An October Gallup survey found 60 percent of Americans support capital punishment, down 7 percentage points over the last decade and down 20 points from its high point in 1994. A September Pew Research Center poll found just 49 percent of Americans favor the death penalty, down from a peak of 80 percent in 1994.

State legislatures and governors have moved to rein in the death penalty in recent years, even if voters have sent more mixed signals. Nebraska’s legislature repealed the death penalty last year, though voters overturned that measure and reinstated capital punishment in November. Oklahoma voters passed a constitutional amendment that declares the death penalty is not cruel or unusual punishment. 
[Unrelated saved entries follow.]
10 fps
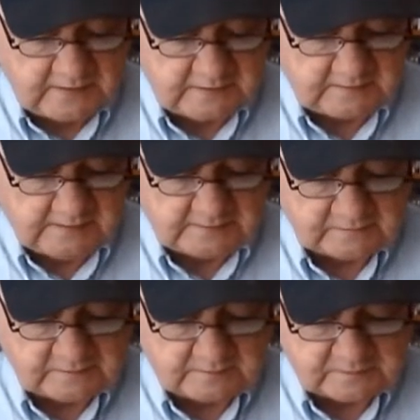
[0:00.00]

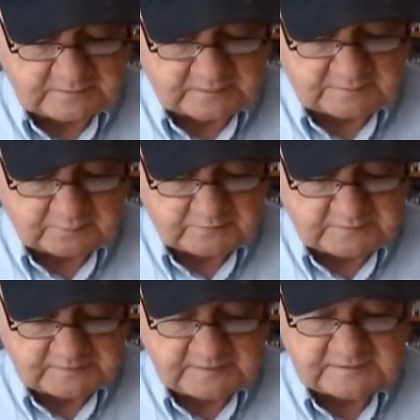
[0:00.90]
Contenders number six,
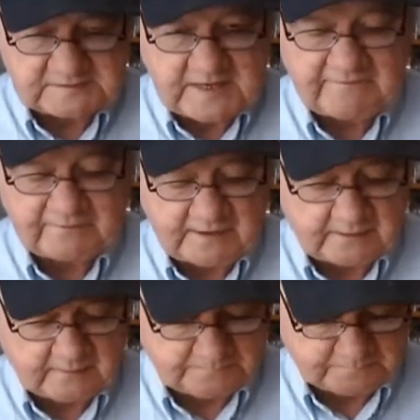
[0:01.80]
Princess
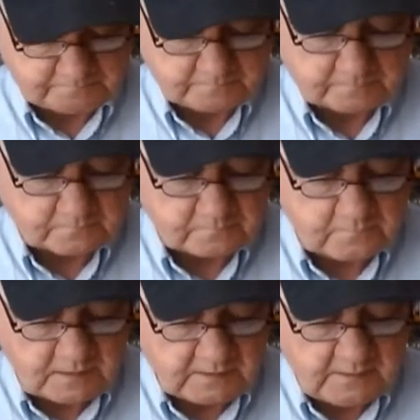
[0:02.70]
Sapphire.
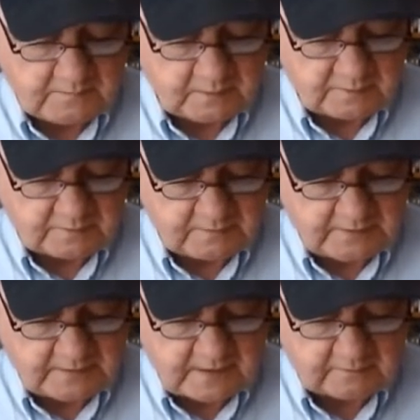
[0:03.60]
Number three,
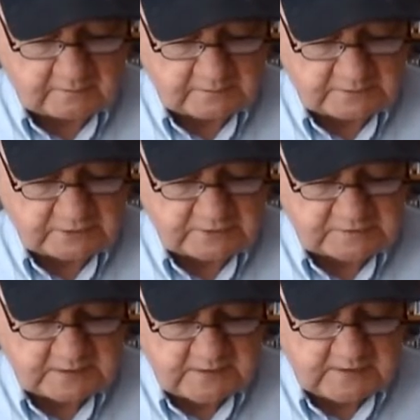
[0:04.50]
Carolicious.
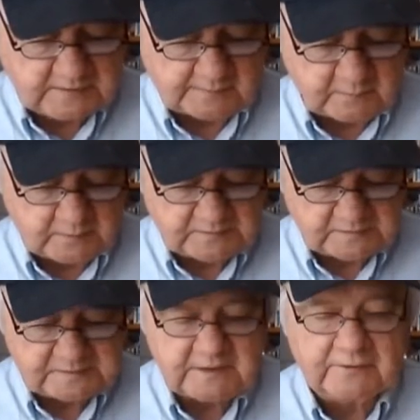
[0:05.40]
Number one,
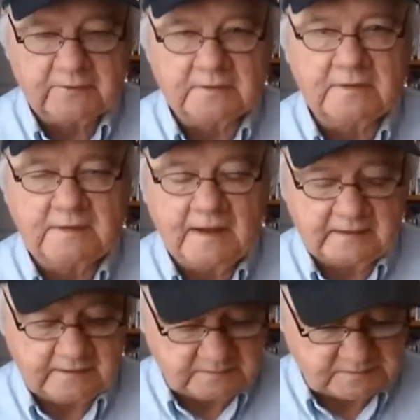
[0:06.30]
Southern
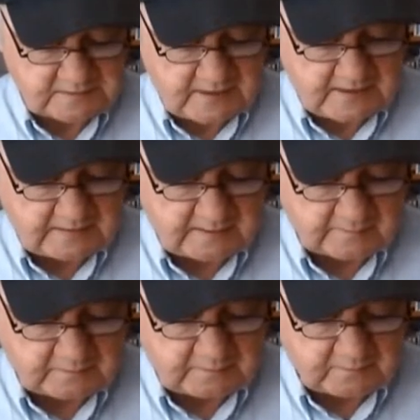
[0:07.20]
Decadence. And
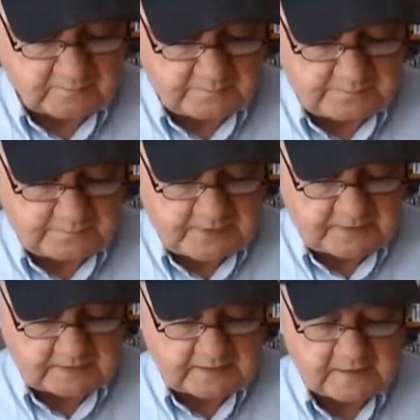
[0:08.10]
number two,
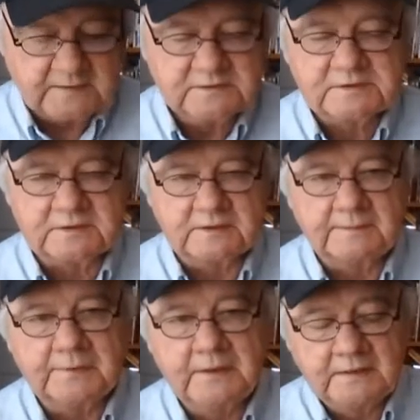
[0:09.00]
Pink
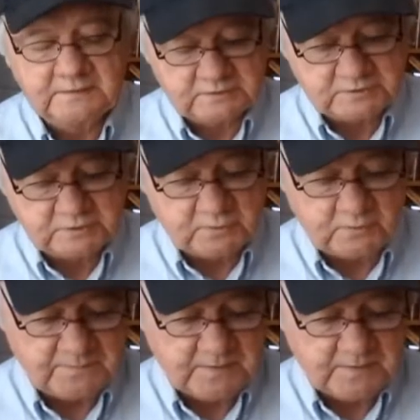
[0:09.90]
Slip Sue.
California voters this year rejected a ballot measure that would have ended the death penalty and approved another measure that would limit appeals and expedite executions. The state Supreme Court this week placed a stay on that measure, Proposition 66, without setting a timetable for its implementation.
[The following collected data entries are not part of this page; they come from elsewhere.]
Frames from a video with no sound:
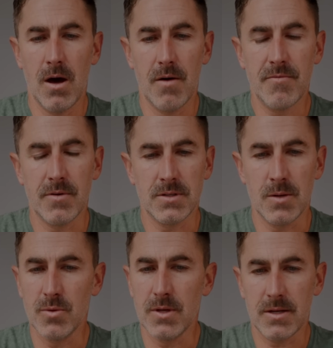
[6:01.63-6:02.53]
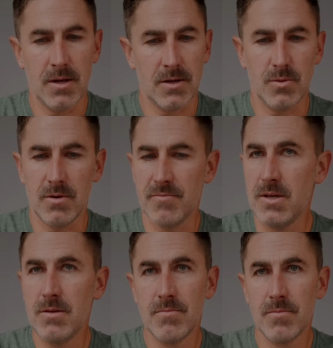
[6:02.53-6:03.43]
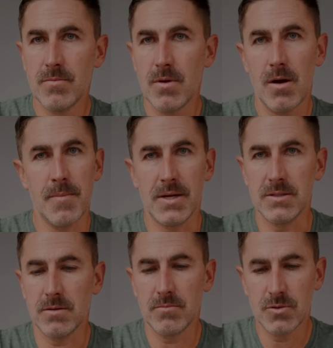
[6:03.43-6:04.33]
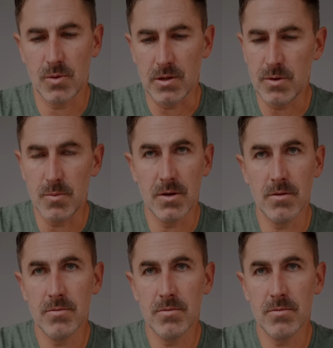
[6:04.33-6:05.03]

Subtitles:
For example, like the X100V, amazing 23mm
Other legislatures are expected to take up measures to end the death penalty in the coming legislative session. Senior Nevada Democrats, who took over control of the state House and the state Senate in November’s elections, have said they will advance a bill to roll back the death penalty. Utah, where Republicans remain in control, has considered a death penalty repeal in recent years too.

 Nineteen states and the District of Columbia have eliminated the death penalty already. Democratic governors in Colorado, Oregon, Pennsylvania and Washington have issued executive orders halting the progress of death penalty cases, though inmates are still on death row. Delaware’s Supreme Court ruled last week that the sate’s death penalty law is unconstitutional.

The falling application of the death penalty has coincided with plunging crime rates, which are at or near all-time lows. In 1999, when crime rates were much higher, states executed 98 prisoners, nearly five times as many as have been executed this year. 

More than 2,900 convicted prisoners sit on death rows across America. California has 741 inmates awaiting death sentences, while Florida, Texas, Alabama, Pennsylvania, North Carolina, Ohio and Arizona are all housing more than 100 condemned prisoners. 

Connecticut, which abolished the death penalty last year, is the only state in the union with an empty death row.

Seventeen prisoners are scheduled to die in 2017, according to the Death Penalty Information Center, in five states. Seven more condemned criminals have received stays halting their sentences, at least temporarily.